Requirement
Images excluded, return every record exactly as it reads.

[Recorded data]
===============
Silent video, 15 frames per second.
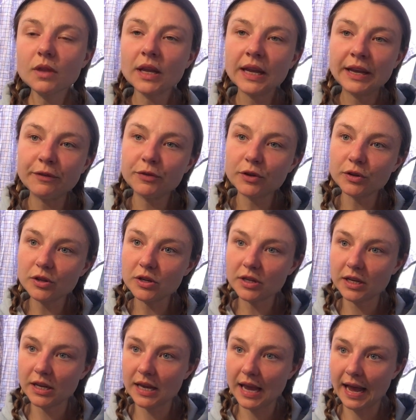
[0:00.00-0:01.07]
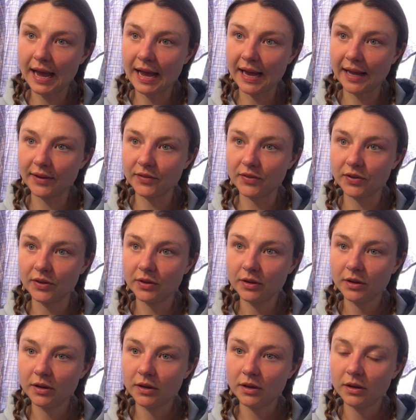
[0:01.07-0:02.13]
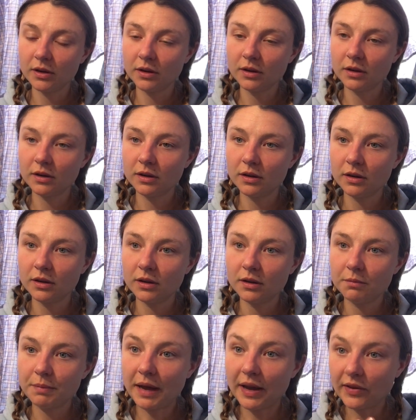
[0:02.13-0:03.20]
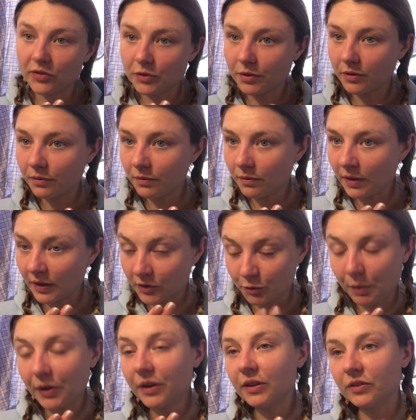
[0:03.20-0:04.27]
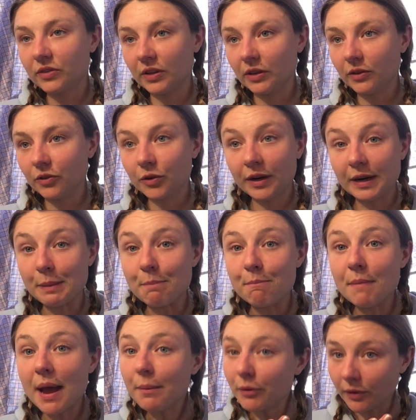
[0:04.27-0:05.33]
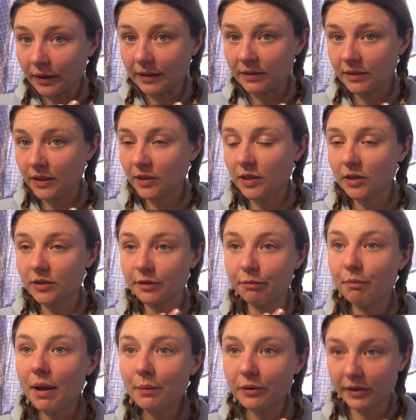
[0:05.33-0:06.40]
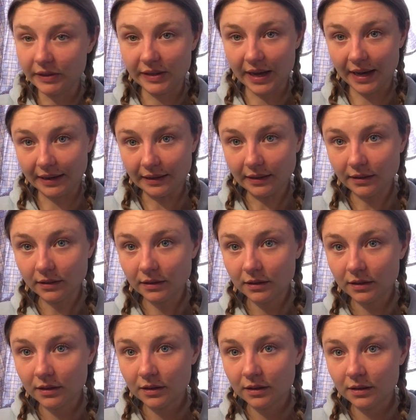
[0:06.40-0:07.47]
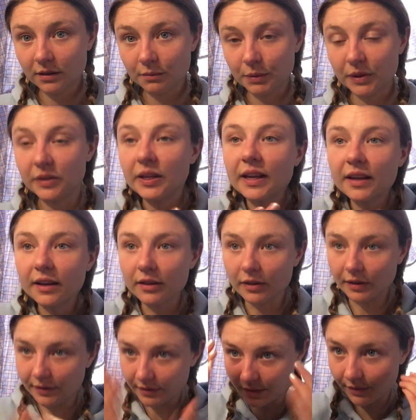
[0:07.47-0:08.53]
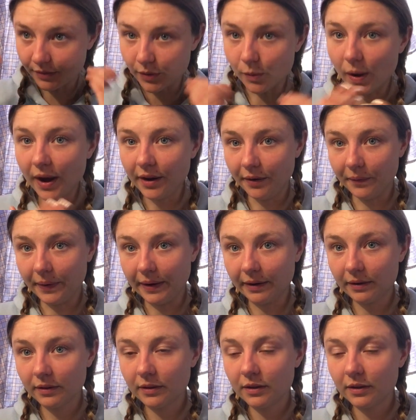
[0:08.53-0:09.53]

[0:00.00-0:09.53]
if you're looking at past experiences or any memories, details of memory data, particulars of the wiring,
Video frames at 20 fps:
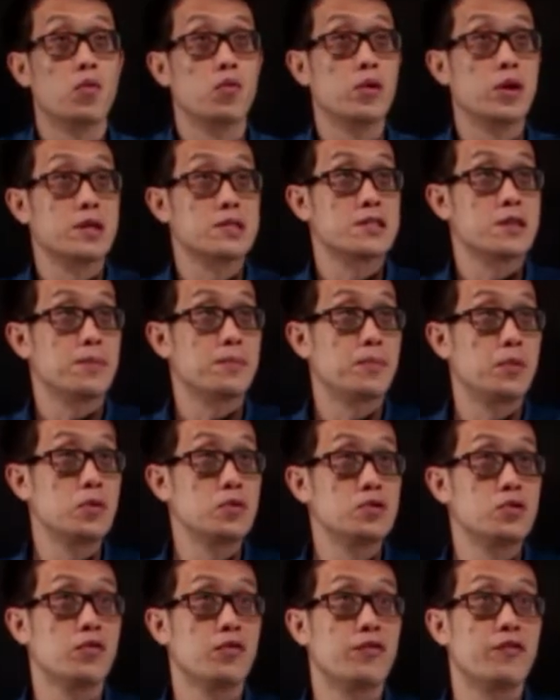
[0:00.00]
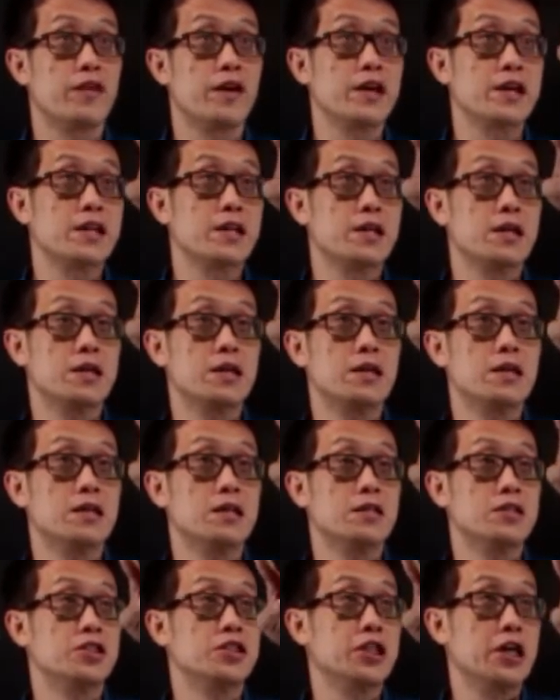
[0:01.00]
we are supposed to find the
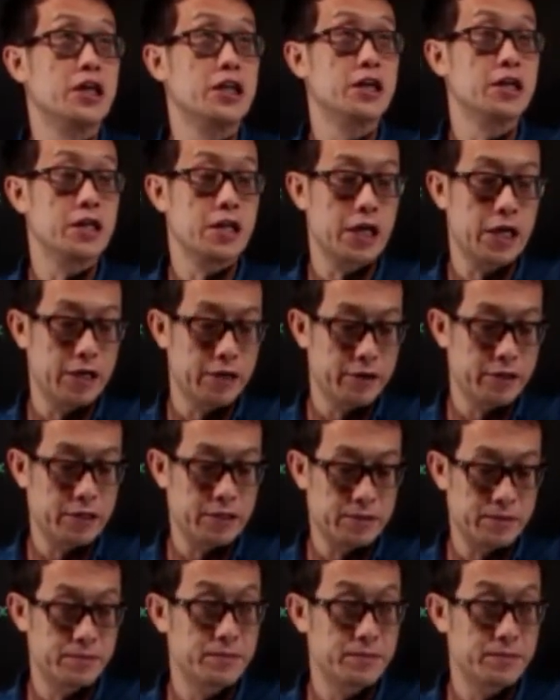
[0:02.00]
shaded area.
===============
Exercise answer
Silent video, 15 frames per second.
[0:00.00-0:01.07]
[0:01.07-0:02.13]
[0:02.13-0:03.20]
[0:03.20-0:04.27]
[0:04.27-0:05.33]
[0:05.33-0:06.40]
[0:06.40-0:07.47]
[0:07.47-0:08.53]
[0:08.53-0:09.53]

[0:00.00-0:09.53]
if you're looking at past experiences or any memories, details of memory data, particulars of the wiring,
Video frames at 20 fps:
[0:00.00]
[0:01.00]
we are supposed to find the
[0:02.00]
shaded area.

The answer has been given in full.